• **PROBLEM DESCRIPTION**
Everything in the data below is to be reproduced without any deviation.

• **DATASET EXTRACT**
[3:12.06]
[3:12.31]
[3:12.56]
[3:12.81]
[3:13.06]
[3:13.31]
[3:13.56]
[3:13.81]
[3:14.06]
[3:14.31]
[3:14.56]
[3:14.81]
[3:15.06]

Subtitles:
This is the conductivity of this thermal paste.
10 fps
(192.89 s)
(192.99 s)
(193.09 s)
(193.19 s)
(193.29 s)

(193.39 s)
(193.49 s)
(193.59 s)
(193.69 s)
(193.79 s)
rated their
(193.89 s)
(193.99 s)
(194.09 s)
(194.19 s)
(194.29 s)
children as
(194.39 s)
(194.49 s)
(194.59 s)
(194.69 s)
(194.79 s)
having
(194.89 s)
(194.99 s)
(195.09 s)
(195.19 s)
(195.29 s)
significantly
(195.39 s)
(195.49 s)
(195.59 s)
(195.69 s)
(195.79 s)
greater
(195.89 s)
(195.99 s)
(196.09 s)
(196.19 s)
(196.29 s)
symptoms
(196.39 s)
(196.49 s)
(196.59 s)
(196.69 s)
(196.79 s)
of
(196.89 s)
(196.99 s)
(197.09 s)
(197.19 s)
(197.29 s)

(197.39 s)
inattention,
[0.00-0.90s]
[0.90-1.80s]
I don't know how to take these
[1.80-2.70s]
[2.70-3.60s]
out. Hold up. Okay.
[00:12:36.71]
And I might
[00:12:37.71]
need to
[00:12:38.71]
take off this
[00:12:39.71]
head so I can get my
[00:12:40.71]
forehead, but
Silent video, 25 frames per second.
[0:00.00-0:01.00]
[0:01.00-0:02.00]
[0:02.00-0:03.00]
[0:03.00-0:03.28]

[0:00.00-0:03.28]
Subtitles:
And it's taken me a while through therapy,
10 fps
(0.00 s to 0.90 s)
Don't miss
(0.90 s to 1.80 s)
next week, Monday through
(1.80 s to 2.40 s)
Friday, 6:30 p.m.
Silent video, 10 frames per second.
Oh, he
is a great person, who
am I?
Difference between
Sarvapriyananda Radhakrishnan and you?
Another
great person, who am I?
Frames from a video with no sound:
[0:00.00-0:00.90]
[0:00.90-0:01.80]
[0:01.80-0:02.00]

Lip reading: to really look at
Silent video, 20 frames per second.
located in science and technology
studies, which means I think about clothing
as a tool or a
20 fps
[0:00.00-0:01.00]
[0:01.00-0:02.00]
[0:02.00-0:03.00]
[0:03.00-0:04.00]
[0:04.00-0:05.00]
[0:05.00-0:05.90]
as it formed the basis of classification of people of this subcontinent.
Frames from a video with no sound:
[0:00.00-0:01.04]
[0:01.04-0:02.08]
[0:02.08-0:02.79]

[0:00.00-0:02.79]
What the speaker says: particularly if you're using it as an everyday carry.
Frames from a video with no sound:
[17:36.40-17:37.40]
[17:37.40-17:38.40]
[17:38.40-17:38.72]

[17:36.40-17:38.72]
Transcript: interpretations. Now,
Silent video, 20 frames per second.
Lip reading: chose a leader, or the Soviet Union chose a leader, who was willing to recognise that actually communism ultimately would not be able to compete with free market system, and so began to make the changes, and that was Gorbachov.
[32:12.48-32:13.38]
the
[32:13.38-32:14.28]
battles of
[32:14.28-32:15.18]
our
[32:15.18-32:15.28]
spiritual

• **ANSWER BOX**
[3:12.06]
[3:12.31]
[3:12.56]
[3:12.81]
[3:13.06]
[3:13.31]
[3:13.56]
[3:13.81]
[3:14.06]
[3:14.31]
[3:14.56]
[3:14.81]
[3:15.06]

Subtitles:
This is the conductivity of this thermal paste.
10 fps
(192.89 s)
(192.99 s)
(193.09 s)
(193.19 s)
(193.29 s)

(193.39 s)
(193.49 s)
(193.59 s)
(193.69 s)
(193.79 s)
rated their
(193.89 s)
(193.99 s)
(194.09 s)
(194.19 s)
(194.29 s)
children as
(194.39 s)
(194.49 s)
(194.59 s)
(194.69 s)
(194.79 s)
having
(194.89 s)
(194.99 s)
(195.09 s)
(195.19 s)
(195.29 s)
significantly
(195.39 s)
(195.49 s)
(195.59 s)
(195.69 s)
(195.79 s)
greater
(195.89 s)
(195.99 s)
(196.09 s)
(196.19 s)
(196.29 s)
symptoms
(196.39 s)
(196.49 s)
(196.59 s)
(196.69 s)
(196.79 s)
of
(196.89 s)
(196.99 s)
(197.09 s)
(197.19 s)
(197.29 s)

(197.39 s)
inattention,
[0.00-0.90s]
[0.90-1.80s]
I don't know how to take these
[1.80-2.70s]
[2.70-3.60s]
out. Hold up. Okay.
[00:12:36.71]
And I might
[00:12:37.71]
need to
[00:12:38.71]
take off this
[00:12:39.71]
head so I can get my
[00:12:40.71]
forehead, but
Silent video, 25 frames per second.
[0:00.00-0:01.00]
[0:01.00-0:02.00]
[0:02.00-0:03.00]
[0:03.00-0:03.28]

[0:00.00-0:03.28]
Subtitles:
And it's taken me a while through therapy,
10 fps
(0.00 s to 0.90 s)
Don't miss
(0.90 s to 1.80 s)
next week, Monday through
(1.80 s to 2.40 s)
Friday, 6:30 p.m.
Silent video, 10 frames per second.
Oh, he
is a great person, who
am I?
Difference between
Sarvapriyananda Radhakrishnan and you?
Another
great person, who am I?
Frames from a video with no sound:
[0:00.00-0:00.90]
[0:00.90-0:01.80]
[0:01.80-0:02.00]

Lip reading: to really look at
Silent video, 20 frames per second.
located in science and technology
studies, which means I think about clothing
as a tool or a
20 fps
[0:00.00-0:01.00]
[0:01.00-0:02.00]
[0:02.00-0:03.00]
[0:03.00-0:04.00]
[0:04.00-0:05.00]
[0:05.00-0:05.90]
as it formed the basis of classification of people of this subcontinent.
Frames from a video with no sound:
[0:00.00-0:01.04]
[0:01.04-0:02.08]
[0:02.08-0:02.79]

[0:00.00-0:02.79]
What the speaker says: particularly if you're using it as an everyday carry.
Frames from a video with no sound:
[17:36.40-17:37.40]
[17:37.40-17:38.40]
[17:38.40-17:38.72]

[17:36.40-17:38.72]
Transcript: interpretations. Now,
Silent video, 20 frames per second.
Lip reading: chose a leader, or the Soviet Union chose a leader, who was willing to recognise that actually communism ultimately would not be able to compete with free market system, and so began to make the changes, and that was Gorbachov.
[32:12.48-32:13.38]
the
[32:13.38-32:14.28]
battles of
[32:14.28-32:15.18]
our
[32:15.18-32:15.28]
spiritual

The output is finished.